Many lay people assume that this cannot be a problem in practice. Human rights sound eminently sensible to all of us. Who could object to the right to life, freedom of expression, respect for family life, and so on? Moreover, they sound as if they are clear and absolute—but far from it. Convention rights were open to a wide range of interpretations even before the court decided that the convention is a living document into which they can read whatever they decide is appropriate, without waiting for any changes to the articles of the convention to be made by those adhering to it.

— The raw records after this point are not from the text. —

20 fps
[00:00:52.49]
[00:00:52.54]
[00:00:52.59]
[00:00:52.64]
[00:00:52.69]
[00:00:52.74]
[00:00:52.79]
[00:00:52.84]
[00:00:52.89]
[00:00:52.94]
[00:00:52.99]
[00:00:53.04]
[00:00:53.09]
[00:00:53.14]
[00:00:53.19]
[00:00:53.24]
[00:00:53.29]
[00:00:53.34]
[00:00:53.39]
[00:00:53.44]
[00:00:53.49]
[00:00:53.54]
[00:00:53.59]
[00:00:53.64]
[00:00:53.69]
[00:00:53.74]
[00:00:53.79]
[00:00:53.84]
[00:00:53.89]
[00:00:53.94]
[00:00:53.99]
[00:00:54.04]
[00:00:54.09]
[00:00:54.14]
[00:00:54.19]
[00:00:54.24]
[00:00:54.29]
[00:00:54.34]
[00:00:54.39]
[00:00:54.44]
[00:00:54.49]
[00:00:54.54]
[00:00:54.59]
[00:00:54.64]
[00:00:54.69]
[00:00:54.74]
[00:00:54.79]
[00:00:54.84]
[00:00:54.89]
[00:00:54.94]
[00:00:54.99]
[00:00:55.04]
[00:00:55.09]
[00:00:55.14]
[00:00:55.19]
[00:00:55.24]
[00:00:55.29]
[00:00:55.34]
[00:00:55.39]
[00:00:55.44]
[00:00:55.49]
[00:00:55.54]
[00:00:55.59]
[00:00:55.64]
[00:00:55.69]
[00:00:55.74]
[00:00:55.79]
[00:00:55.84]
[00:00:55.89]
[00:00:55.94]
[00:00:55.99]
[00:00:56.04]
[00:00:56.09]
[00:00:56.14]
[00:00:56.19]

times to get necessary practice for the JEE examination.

Even when the convention was being negotiated, the British team recognised that these vague rights would give the courts the right to create new laws. They concluded that it was

“inconceivable that any Government … would take the risk of entrusting these unprecedented powers to an international court, legislative powers which Parliament would never agree to entrust to the courts of this country”.

This is why, contrary to the assiduously propagated mythology, both the Attlee and Churchill Governments accepted the convention only on the basis that the UK opted out of the jurisdiction of the court and treated the convention as being purely declaratory, requiring no change in laws, even those known to conflict with it—a position which continued for 15 years.

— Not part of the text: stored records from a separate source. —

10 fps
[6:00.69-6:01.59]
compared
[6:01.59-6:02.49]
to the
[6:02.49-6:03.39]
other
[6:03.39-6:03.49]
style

The only thing that is certain about the meaning of human rights, so vague are they, is that they mean whatever the Strasbourg court decides they mean. The court’s interpretation cannot be repealed, amended or changed by Parliament. Take even the first right: the right to life. That sounds pretty clear-cut, but when does life begin and how should it end? Parliament is shortly to consider the Assisted Dying Bill. Suppose we enact it but the Strasbourg court were then to decide that the state cannot participate in taking life—a very plausible interpretation of that article. Then the court would prevail: the Bill would have to be annulled and Parliament would have been overruled. Suppose the reverse happens and Parliament rejects the Bill but the Strasbourg court rules, under some other article, that state-assisted dying is a human right. Again, the court, accountable to no one, would prevail over Parliament. Those are theoretical scenarios to show how the power to make intrinsically political decisions has been transferred to unaccountable judges.

Consider the recent Strasbourg court decision, mentioned by the noble Lord, Lord Faulks, telling the Swiss Government to set aside a referendum result that had agreed a gradual route to net zero by 2050, and replace it by an accelerated programme costing billions of francs. The court ruled:

“Democracy cannot be reduced to the will of the majority of the electorate and elected representatives, in disregard of the requirements of the rule of law”—


in other words, the opinions of the Strasbourg judges. Do the Government share the European court’s view of the relationship between democracy and the law? If they do, they are effectively saying that the rule of lawyers should replace the rule of law. The two are very different, as the excellent work of the Policy Exchange judicial power project has shown.

Indeed, the rule of lawyers, giving lawyers the right to create laws rather than implement them and encouraging US-style judicial activism, is one of the most dangerous threats to the rule of law. Giving judges and lawyers who are accountable to no one the power to make laws and tell Parliament what laws it may, may not and must make inevitably politicises the judiciary. This undermines public respect for the judiciary and for law itself. It is already happening and it will lead inexorably and ineluctably to demands for the political appointment and vetting of judges. Those demands are already being voiced.

We do not want to end up like America, where Supreme Court judges are appointed on the basis of their political opinions and their actuarial life expectancy, so that the President who appoints them can determine legislation for decades ahead. That sort of thing is the almost inevitable consequence of continuing on the path described by the Attorney-General in his Bingham speech. The Attorney-General may think the rule of law is “thin gruel”, but I fear that rule by lawyers is a mess of pottage, and a dangerous brew at that.